You laugh, but I thought Speed was a pretty good movie for as long as the bus was running. It was oddly compelling. There is something to be said for momentum in storytelling. You can bridge amazingly large gaps of logic if you just keep the plot moving.
Before the bus is running the movie is completely unmemorable, and after the bus stops running the movie falls apart and starts to suck. Which is pretty ironic.
I think streety's point is that -- assuming a terrorist tried to faithfully reenact Speed and assuming the authorities wanted to keep people from being blown up -- the bus would need a go-fasterswitch, not a killswitch.
I'd give it 1 month on the market, max, before someone hacks a way to spoof the signal from a supercontroller device, giving anyone with internet access a way to control all the devices they want, if they so desire.
Cool, imagine this, I type something in my phone, all the phones in school start ringing and vibrating and nobody can turn them off because the keyboards are blocked, everybody panics and takes off his battery. I start laughing and end up in the principals office. This is the most innocent use of this technology that i can think off. Here's another one. Terrorists kill a train in the middle of a tunnel and blow up 2 bombs at the two ends sucking all the air and suffocating all the people to death. Of course if the people survive the extreme change in pressure, if they don't, they won't care that they have no air to breathe. Cool. O, and lets not forget police taking control of your car, making it drive you to a secret location and torture you and make you confess that you are a communist/terrorist/liberal/hippie or something. Some of us learned the lessons of totalitarianism the hard way you know.
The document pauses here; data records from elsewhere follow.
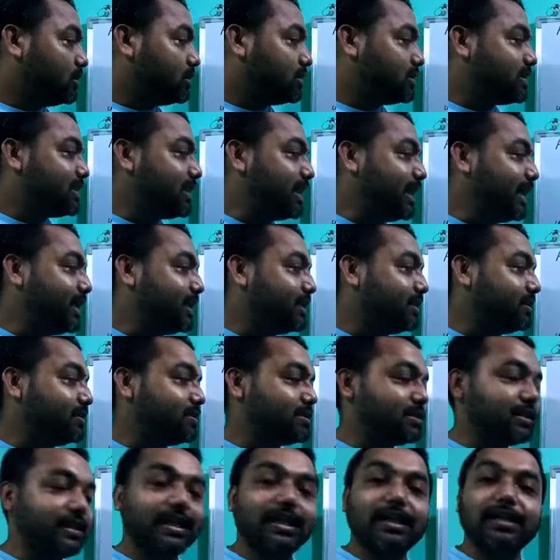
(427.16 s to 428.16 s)

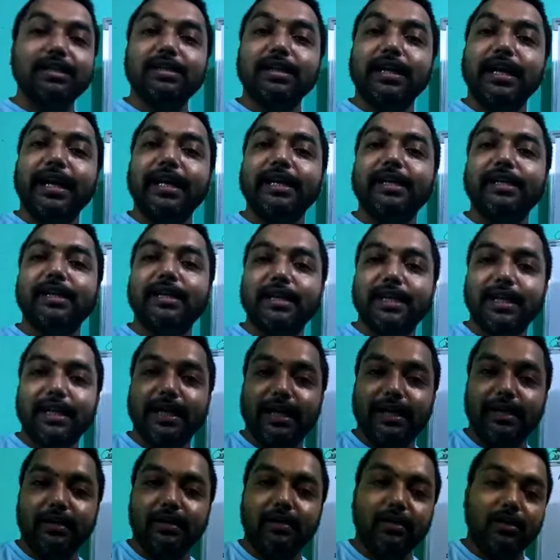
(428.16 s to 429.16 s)
Sand, silt and
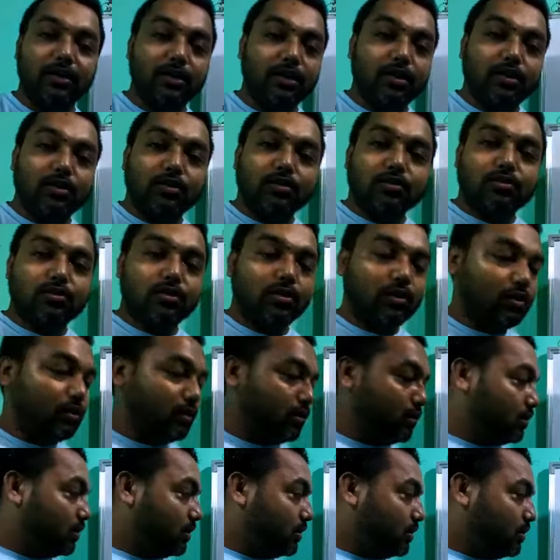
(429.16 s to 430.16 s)
clay.
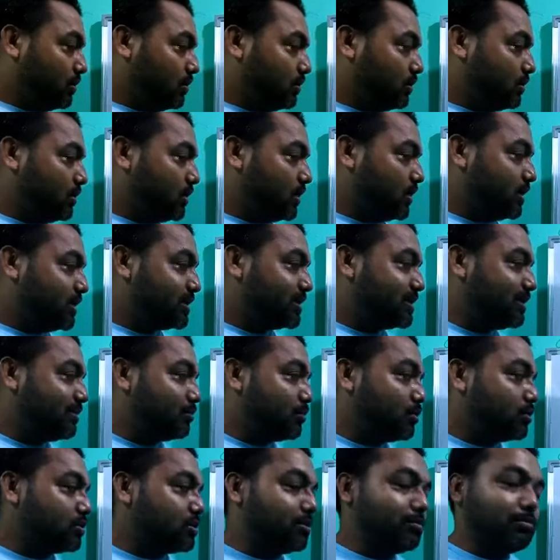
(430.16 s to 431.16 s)
So it is the
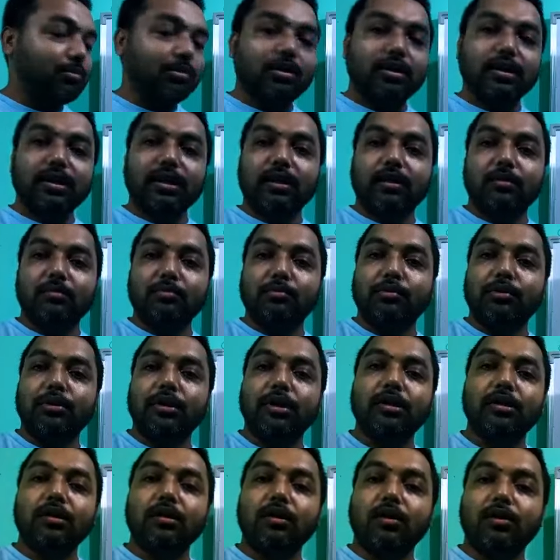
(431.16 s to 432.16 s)
most important
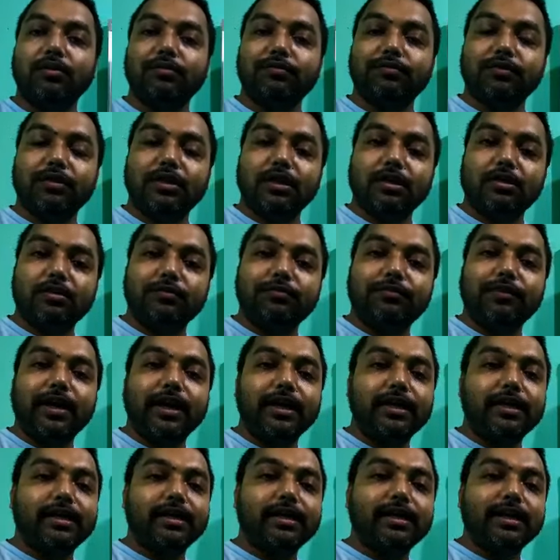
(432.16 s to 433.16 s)
component of that we
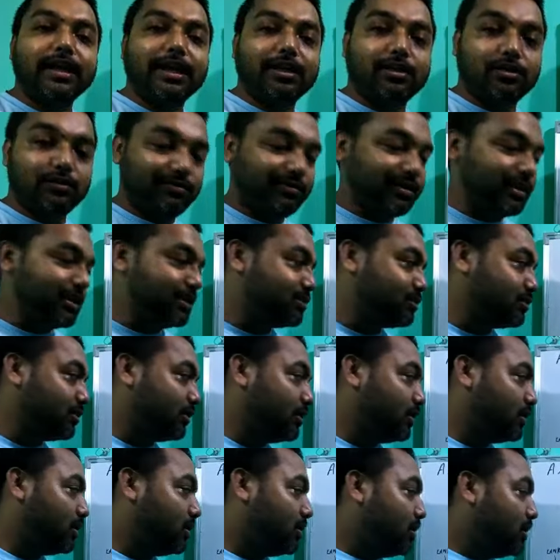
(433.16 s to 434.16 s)
find in alluvial
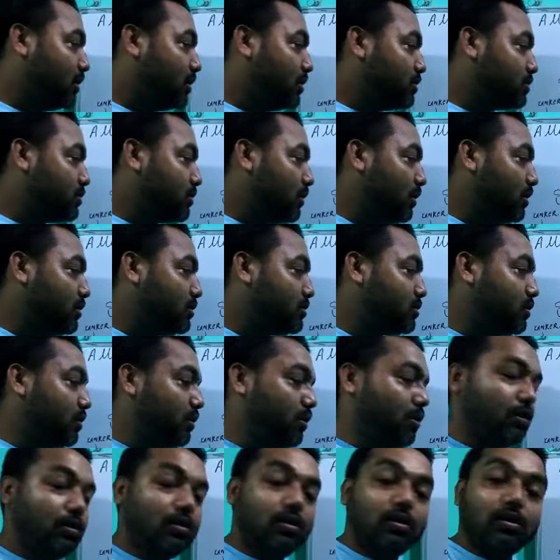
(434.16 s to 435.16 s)
soil. So
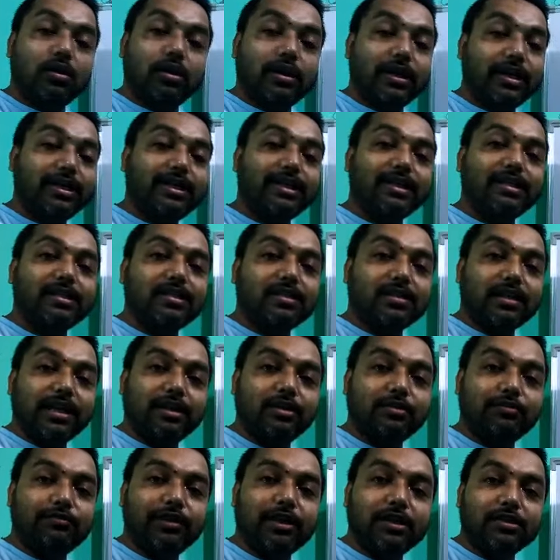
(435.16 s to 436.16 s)
also it is
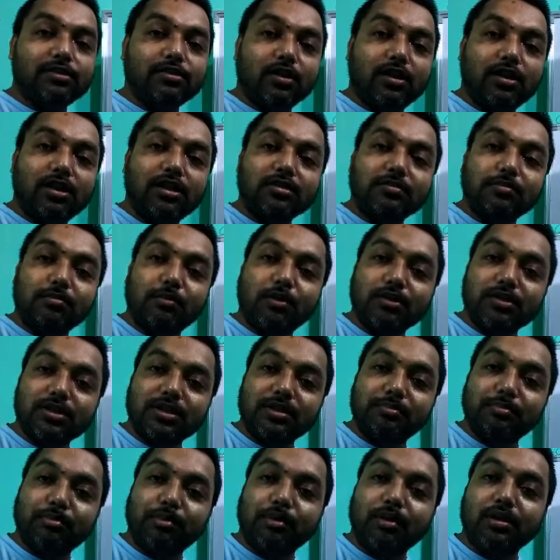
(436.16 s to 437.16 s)
alluvial soil is most
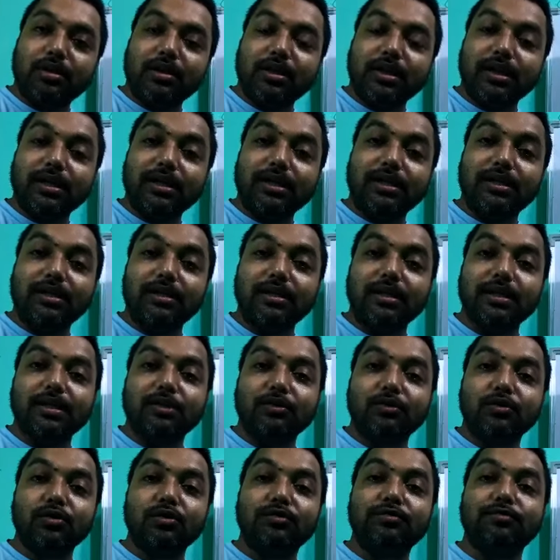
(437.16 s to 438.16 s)

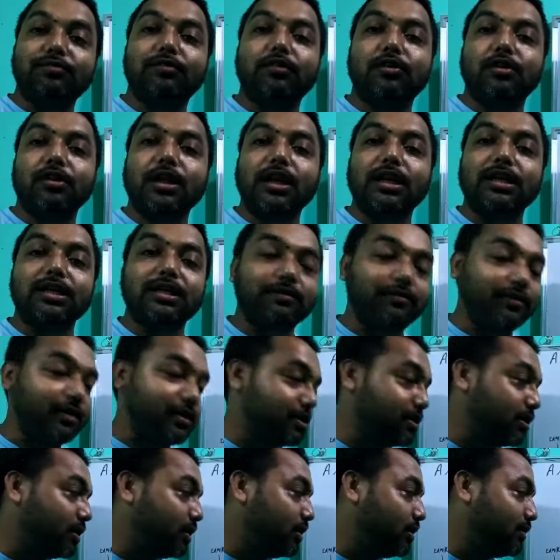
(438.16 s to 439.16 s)
importantly good for
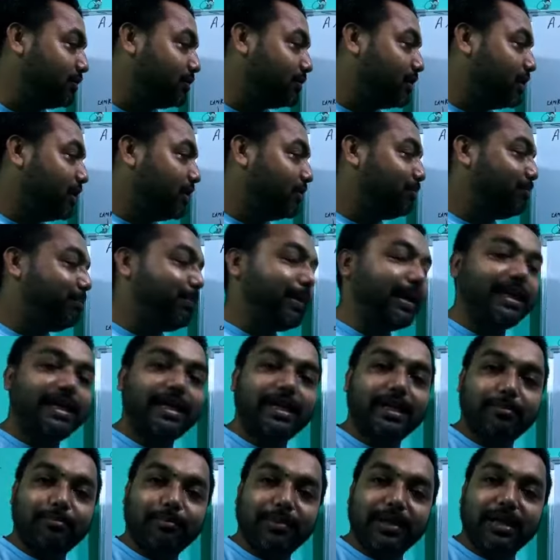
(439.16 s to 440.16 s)
cultivation of
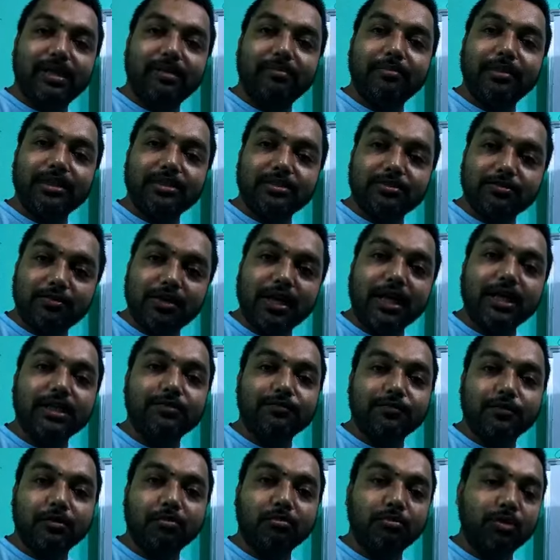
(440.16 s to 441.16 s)
paddy. Paddy means
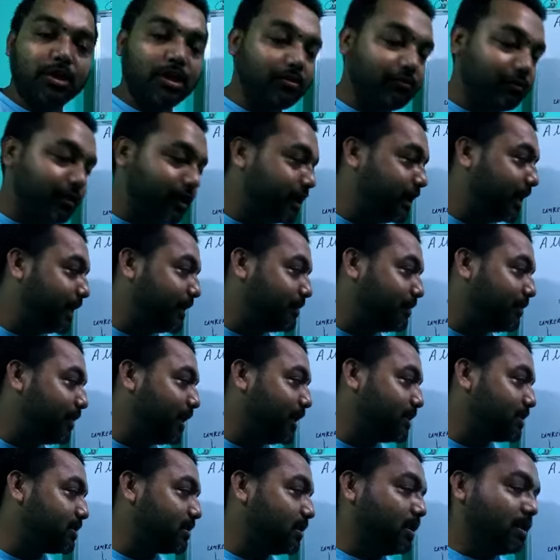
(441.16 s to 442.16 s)
rice, from where we get
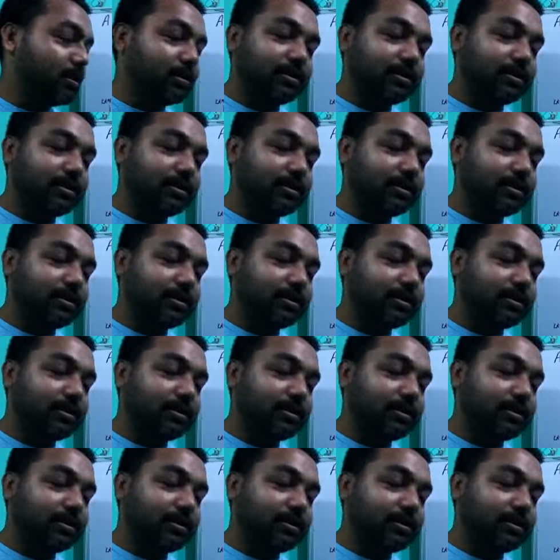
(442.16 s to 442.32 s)
rice.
Agreed. Communications devices can't be distributed without also sharing their method of communication. This is why we all know the number 0x09f911029d74e35bd84156c5635688c0 as the key to decrypting HD-DVD movies.
The important thing is that self updating features are a bad idea for any product, hardware or software, that might someday be the target of litigation.
I met the Slingbox founders at an EFF event once, and one of them told me that they deliberately left a self-updating capability out of the Slingbox, on the advice of an EFF lawyer.
Putting aside the fact that any control mechanism will be broken, I've often thought that this would be handy in weapons.
Imagine the UN providing free quality weapons to poor but legitimate governments, but being able to disable them remotely should the government use them against its own people, or aggressively against a neighbour.
Only bad can come of this. You can see the real motivation for this push by the fact that terroristm is used as a justification. But although bullshit like this is technologically possible, it's users and politicians (and in the end "the people") who determine whether technological features like these will become a curiosity or a straitjacket. Oppression stems from politics, not technology.
In the worst case we will have the problem of DRM all over again: A lot of average people screwed over, while people like us are able to steer clear.